Going to Heaven?

“Everyone here going to heaven, raise your hand!” the rather exuberant older woman said as soon as the crowded elevator doors closed. The people on board, including myself, looked everywhere but at her. Then she said it again, “Everyone here going to heaven, raise your hand.” Thankfully, the elevator stopped at her floor, and she got off. The folks who remained in the elevator didn’t speak for meet each other’s eyes.

It seemed obvious going to heaven was very important to her. I wondered later why who was headed to heaven was so important to her. Perhaps in her religion, she was taught that it was her duty to mankind to see that all were “gathered in.” What was her heaven like? I supposed from her demeanor that her heaven was that of the old-time religionist as voiced in “church” songs of the past. She could be expecting “a mansion over the hilltop,” or maybe in her bid for humility she preferred “just a cabin in the corner of Gloryland.” How about “band of angels” and getting to meet her savior face-to-face. Streets of gold? Crystal seas? Whatever it was, the idea excited her.

Through the centuries, many writers have described their vision of heaven/the dwelling place of the gods. John of the Revelation saw heaven as a place shining with the presence of God where there were no more sorrow, tears, death or pain. He also had some pearly gates and other precious jewels.

A heaven from a writer’s imagination that I find attractive is in The Lovely Bones by Alice Sebold. There in the voice of Susie Salmon, who was raped and murdered at age 14, speaks of her heaven as a place of simple pleasures. Dogs of every shape, size, and description frolic in the park outside Susie’s door. She has a roommate, Holly, who plays blues on her sax while the dogs form a chorus. Women of all ages come out of their doors and join in the evening. They all dance, the dogs dance until the moon is high then Mrs. Utemeyer, who plays the violin comes out and joins Holly. The dancers would then retire while Holly and Mrs. Utemeyer played their final duet of the evening. As Susie says, “…this was my Evensong.”

Dogs, music, dancing, and a peaceful evening—sounds like heaven to me.

I hope the elderly woman on the elevator finds her heaven and folks to go with her when the time comes. Later when I thought back on, “Everybody going to heaven, raise your hand,” I wish I had thought to say, “I don’t think this elevator goes that far.”

What would be heaven for you?


Sebold, Alice: The Lovely Bones, Publisher: Back Bay Books; Reprint edition (April 20, 2004)

This article was written by Margie Campbell

I have been "writing" since I could first hold a pencil. I would fill lines with squiggles thinking that could convey my ideas to the world. As I grew, so did my interest in writing. It really helped when I learned to make letters and to combine them into "real" words. I have a degree in creative writing and a Master's in English (tech writing specialty). I am retired from teaching all types of writing as an adjunct at community colleges in VA, MD, Ohio, and WV.

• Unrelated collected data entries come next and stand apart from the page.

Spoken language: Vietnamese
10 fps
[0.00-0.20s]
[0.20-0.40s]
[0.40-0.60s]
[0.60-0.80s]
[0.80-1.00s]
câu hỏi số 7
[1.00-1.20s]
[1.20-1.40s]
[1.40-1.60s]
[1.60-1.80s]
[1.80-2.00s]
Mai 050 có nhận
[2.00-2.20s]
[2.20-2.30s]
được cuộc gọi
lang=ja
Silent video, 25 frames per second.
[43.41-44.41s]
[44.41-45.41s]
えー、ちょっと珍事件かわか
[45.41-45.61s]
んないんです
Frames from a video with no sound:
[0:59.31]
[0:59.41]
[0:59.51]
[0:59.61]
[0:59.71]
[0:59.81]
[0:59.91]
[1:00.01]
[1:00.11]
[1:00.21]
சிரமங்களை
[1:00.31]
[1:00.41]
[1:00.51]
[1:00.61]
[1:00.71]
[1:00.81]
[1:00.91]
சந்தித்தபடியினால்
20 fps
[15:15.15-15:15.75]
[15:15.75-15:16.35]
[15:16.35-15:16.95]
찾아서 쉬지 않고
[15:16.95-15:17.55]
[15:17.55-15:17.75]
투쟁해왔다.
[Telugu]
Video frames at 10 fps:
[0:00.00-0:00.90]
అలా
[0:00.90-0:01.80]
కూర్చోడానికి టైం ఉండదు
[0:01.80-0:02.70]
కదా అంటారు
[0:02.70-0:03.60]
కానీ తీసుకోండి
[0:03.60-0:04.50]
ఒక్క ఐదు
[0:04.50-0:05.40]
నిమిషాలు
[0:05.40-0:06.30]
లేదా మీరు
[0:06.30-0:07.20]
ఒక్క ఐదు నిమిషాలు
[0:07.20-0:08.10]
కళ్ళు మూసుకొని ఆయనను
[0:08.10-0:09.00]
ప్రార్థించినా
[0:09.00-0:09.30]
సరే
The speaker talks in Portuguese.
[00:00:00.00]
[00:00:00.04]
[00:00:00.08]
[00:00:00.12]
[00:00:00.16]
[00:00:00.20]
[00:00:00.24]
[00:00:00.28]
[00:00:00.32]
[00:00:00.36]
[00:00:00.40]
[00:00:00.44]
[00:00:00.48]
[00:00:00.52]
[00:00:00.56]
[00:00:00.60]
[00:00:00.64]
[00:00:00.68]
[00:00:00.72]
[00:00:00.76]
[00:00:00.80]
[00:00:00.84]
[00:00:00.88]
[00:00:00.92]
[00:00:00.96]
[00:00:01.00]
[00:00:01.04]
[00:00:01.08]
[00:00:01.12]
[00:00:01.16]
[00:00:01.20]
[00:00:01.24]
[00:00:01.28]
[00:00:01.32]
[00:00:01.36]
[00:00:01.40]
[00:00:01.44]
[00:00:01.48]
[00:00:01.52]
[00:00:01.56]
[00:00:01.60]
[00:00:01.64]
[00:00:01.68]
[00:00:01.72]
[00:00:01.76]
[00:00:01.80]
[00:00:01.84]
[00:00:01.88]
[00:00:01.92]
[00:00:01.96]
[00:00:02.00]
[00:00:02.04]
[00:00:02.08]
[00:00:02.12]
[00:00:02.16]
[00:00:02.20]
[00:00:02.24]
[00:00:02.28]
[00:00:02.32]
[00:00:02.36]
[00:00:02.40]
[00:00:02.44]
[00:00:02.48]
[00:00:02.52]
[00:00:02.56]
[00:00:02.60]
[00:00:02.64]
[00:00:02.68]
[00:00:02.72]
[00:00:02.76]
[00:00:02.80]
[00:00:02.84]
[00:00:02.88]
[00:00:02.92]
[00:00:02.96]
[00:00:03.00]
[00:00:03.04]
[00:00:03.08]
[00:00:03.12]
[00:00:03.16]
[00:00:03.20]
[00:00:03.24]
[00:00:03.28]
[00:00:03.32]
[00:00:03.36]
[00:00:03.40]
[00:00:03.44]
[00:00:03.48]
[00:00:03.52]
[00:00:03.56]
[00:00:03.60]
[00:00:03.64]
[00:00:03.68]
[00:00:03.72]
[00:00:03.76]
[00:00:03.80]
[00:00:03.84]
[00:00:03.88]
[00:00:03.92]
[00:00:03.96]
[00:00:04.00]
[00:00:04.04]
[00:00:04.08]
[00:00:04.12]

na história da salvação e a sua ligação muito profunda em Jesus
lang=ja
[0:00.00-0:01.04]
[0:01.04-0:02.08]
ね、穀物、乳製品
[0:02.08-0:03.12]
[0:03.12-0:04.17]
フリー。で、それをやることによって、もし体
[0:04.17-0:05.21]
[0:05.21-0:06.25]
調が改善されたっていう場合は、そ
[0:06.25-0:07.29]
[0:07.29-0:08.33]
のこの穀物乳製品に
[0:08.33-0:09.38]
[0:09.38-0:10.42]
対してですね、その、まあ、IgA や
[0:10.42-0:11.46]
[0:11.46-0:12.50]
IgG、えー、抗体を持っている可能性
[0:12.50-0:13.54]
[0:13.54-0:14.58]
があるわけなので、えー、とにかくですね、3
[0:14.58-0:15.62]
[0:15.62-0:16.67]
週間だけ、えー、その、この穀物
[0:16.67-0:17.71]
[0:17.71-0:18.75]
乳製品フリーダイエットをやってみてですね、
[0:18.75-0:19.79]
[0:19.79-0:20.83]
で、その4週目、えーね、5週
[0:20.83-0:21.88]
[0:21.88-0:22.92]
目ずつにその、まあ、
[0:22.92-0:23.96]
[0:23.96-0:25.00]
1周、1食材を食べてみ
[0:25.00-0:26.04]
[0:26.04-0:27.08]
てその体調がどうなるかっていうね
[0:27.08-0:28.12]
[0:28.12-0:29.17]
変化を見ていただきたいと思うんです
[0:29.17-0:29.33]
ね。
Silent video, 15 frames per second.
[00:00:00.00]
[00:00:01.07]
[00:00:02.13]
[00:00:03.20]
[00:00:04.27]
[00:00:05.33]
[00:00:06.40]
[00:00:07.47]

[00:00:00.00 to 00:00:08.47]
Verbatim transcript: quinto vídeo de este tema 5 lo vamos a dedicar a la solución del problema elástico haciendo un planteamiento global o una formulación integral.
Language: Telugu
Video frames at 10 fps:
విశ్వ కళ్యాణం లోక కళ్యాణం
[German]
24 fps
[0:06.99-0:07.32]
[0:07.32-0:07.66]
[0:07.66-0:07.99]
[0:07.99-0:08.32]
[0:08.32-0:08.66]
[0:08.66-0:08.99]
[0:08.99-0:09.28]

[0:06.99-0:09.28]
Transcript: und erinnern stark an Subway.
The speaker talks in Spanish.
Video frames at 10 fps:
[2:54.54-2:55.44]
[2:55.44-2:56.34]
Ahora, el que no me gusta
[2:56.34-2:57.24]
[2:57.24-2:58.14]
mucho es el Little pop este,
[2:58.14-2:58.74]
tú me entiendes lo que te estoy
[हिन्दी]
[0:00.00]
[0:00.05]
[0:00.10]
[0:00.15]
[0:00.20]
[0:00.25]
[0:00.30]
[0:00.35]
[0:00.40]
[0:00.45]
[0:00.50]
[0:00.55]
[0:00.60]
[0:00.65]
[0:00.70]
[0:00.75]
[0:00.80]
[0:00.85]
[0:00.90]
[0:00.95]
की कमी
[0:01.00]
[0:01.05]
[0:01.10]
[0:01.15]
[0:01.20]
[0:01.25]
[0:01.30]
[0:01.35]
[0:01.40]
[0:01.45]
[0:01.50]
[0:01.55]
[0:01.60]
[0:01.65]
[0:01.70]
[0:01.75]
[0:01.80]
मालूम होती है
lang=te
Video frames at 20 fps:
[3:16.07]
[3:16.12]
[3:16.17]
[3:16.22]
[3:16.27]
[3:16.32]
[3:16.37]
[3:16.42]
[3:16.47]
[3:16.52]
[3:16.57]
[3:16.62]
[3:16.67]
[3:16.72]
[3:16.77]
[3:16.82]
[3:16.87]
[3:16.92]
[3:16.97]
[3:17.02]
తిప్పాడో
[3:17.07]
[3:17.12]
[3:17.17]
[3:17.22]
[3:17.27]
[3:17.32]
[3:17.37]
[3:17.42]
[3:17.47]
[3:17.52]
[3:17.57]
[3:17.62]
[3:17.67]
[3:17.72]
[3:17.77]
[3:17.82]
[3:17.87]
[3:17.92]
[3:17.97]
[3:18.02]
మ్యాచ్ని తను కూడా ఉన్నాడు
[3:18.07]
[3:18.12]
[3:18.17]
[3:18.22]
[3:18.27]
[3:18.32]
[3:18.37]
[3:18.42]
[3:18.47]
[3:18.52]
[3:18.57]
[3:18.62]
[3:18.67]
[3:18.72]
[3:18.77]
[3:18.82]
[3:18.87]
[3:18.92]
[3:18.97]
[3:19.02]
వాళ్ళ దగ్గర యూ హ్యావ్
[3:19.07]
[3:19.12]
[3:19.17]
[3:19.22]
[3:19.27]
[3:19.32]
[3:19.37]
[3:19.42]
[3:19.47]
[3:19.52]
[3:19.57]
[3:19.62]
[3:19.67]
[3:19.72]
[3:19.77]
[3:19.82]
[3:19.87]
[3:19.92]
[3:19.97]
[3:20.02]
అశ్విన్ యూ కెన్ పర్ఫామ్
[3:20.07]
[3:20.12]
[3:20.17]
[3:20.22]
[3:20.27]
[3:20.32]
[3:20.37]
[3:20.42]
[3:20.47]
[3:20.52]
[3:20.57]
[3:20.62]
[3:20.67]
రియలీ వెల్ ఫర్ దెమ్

5 thoughts on “Going to Heaven?”

  1. I had to come to grips with the idea of heaven and being there when I watched my mother die in 2012. The reality of another existence became very acute for me as I suffered watching her leave this world. The Bible says that Jesus called heaven paradise when he was on the cross. For me that’s all I need to know. That is where I plan to be, in paradise.

  2. Wow! Interesting post and comment. I was raised in a fundamentalist Protestant tradition, and there was no questioning in my family about the reality of heaven and hell. One was supposed to take both locations as a matter of fact.

    It has never been that easy for me to simply envision a perfect paradise waiting to welcome believers. I am a believer and of course I want there to be a good afterlife. The nothingness of death has always frightened me. But my meagre faith does not extend to picturing what an eternal bliss would look like.

    When my mother passed away (25 years ago this fall), my father died within three years. I will always remember something that my eldest sister said at the time: “Mom and Dad are together again now in heaven. I bet they’re just making a cup of tea right now.” I was absolutely astonished at what seemed an absolutely ludicrous idea. I certainly had no such vision.

    But who is to say that having such faith is foolish? My sister is gone now too, and I wish that I could better envision a heaven where she makes tea. I’d love to join the party some day.

    1. May,
      Those are some provoking thoughts as are Jorinde’s. I tend to agree a little with both of you. I suppose I looked away because my “enlightened” self sees “old time” religion ideas a bit benighted. Besides, I see one’s personal beliefs as personal, and this stranger had no business asking such a question of people she did not know. I don’t mean to be harsh; if that is what she believes, I hope it gives her comfort and not thoughts of other going to eternal torment.

  3. How funny that everyone looked away… Even though I believe Heaven and Hell are both right here one earth and in our own hearts, I would have smiled and raised my hand. I think that I understand the lady because just by saying that or by raising your hand, you indicate that you are an optimist and believe that even better things are to come.

    Heaven is just having “the faith” – whatever that faith is- that you can trust YOURSELF to make good causes and therefore, get good results. I wish everyone that kind of heaven of their own making!